━━━━━ Input data

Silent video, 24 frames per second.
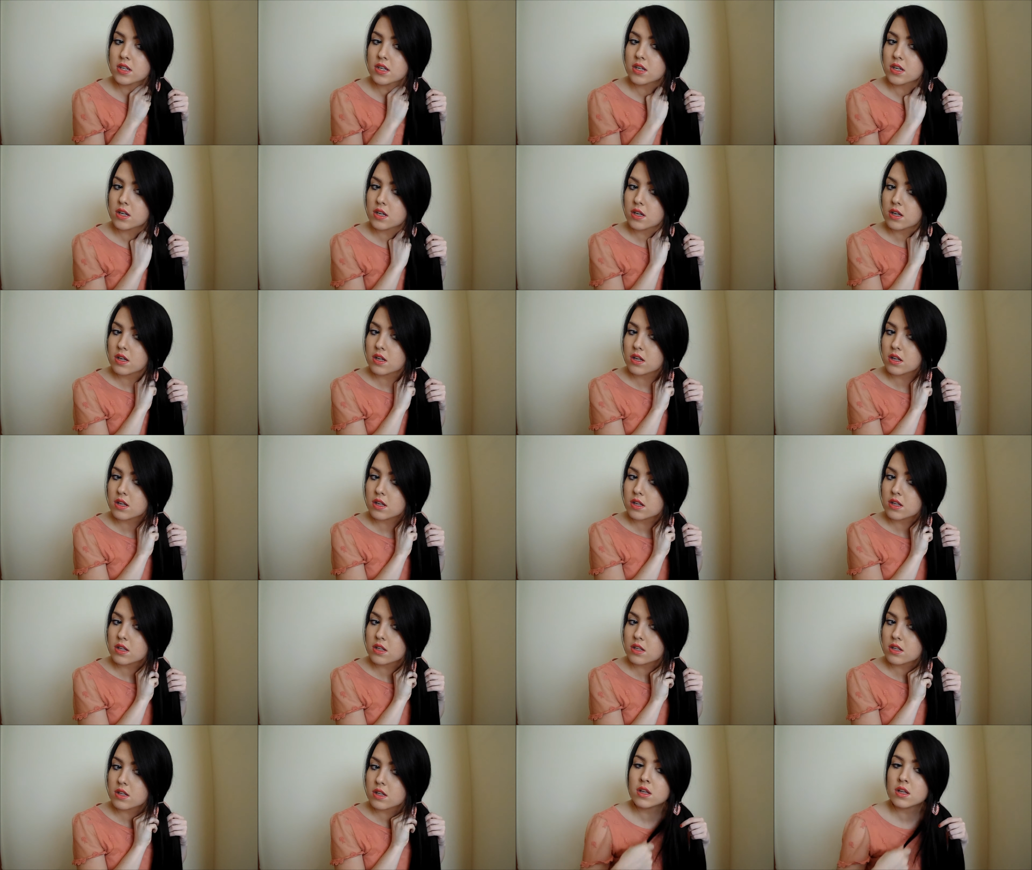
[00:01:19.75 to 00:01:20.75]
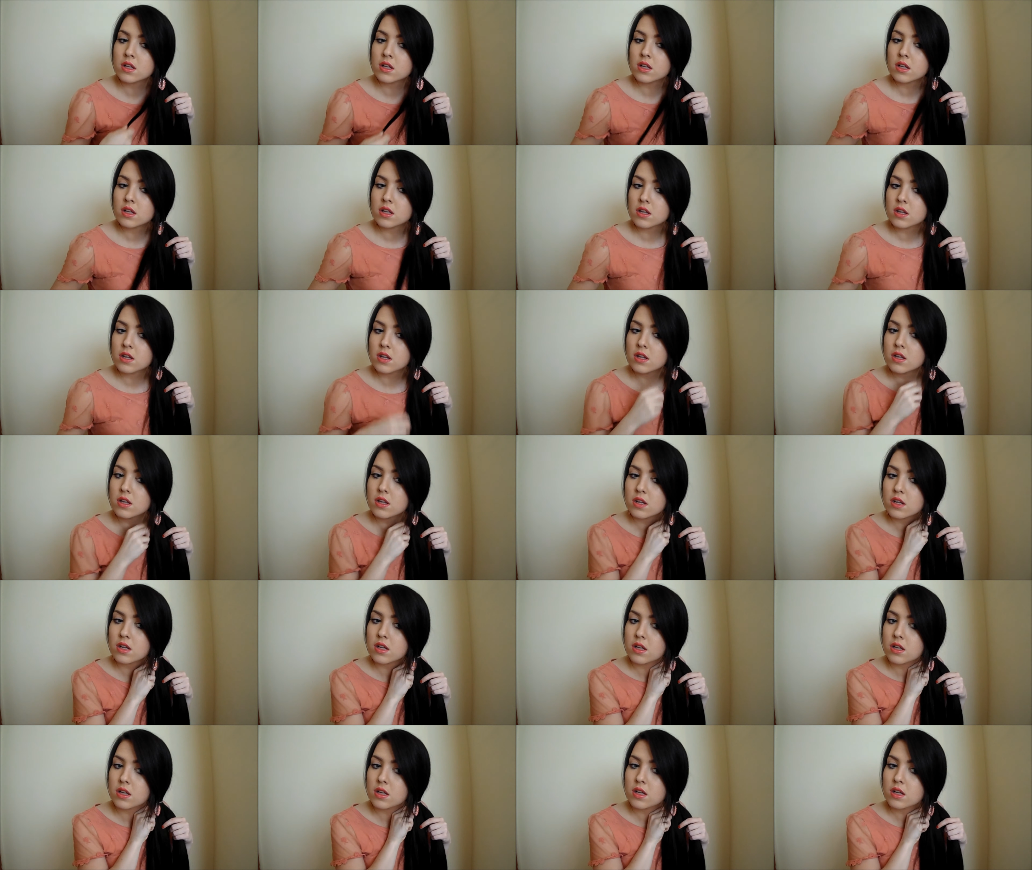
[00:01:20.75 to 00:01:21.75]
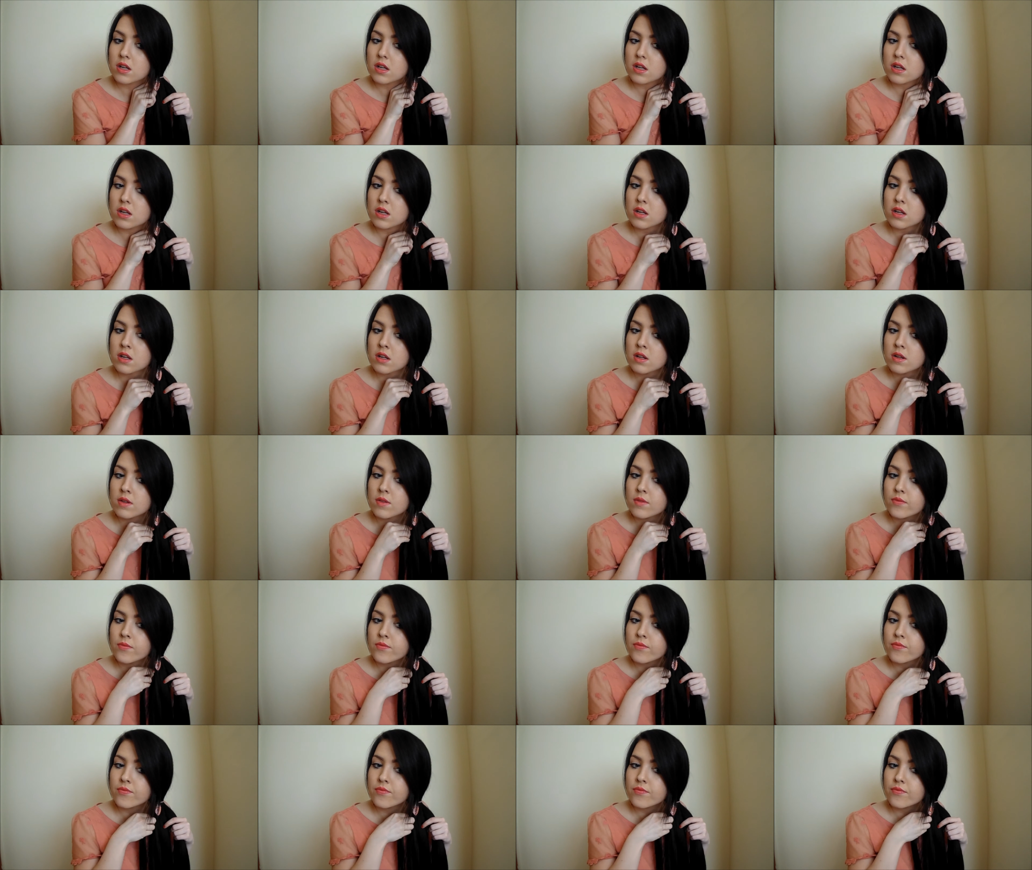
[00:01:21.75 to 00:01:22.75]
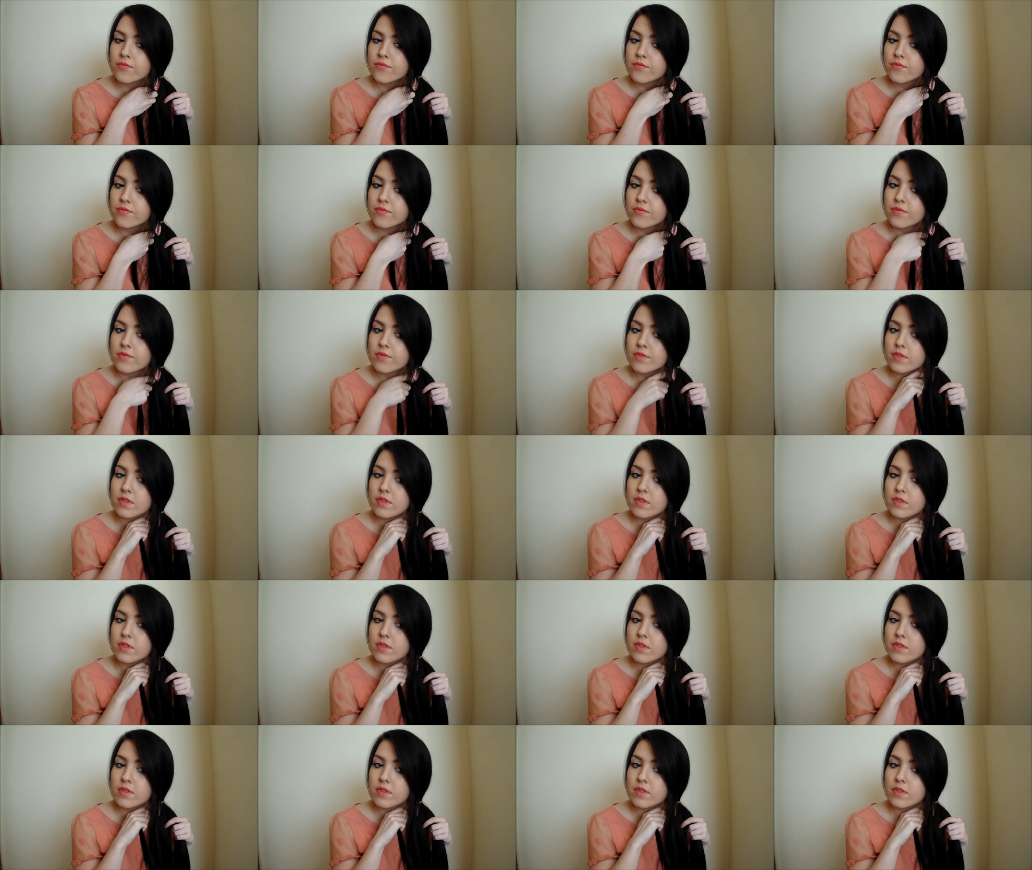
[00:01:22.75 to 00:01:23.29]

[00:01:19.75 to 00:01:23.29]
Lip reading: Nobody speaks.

━━━━━━━━━━
━━━━━ Input data

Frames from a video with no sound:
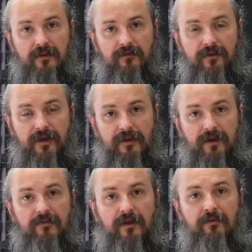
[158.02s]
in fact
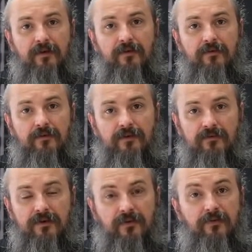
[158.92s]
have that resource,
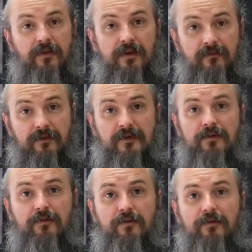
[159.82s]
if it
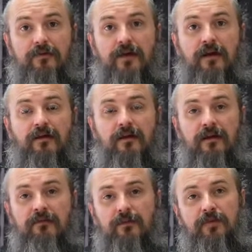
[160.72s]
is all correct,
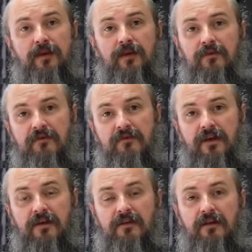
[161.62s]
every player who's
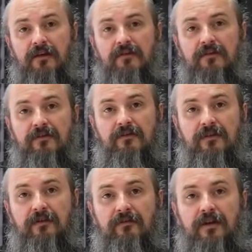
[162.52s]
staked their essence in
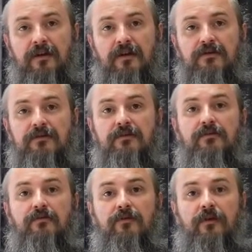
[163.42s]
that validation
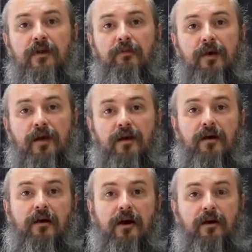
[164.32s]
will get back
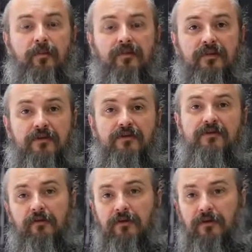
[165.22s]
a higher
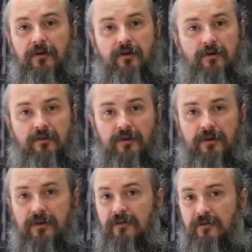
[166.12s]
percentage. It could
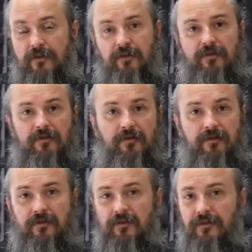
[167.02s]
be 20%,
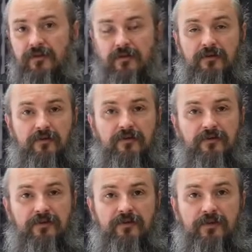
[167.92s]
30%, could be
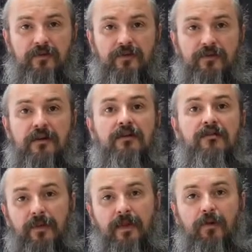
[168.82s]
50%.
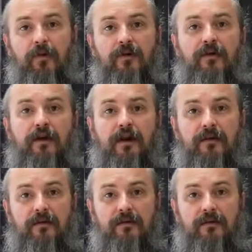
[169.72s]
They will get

━━━━━━━━━━

* Description of the task: Go through the records above, find each line with the string "video", and copy it.

* Written solution:
Silent video, 24 frames per second.
Frames from a video with no sound:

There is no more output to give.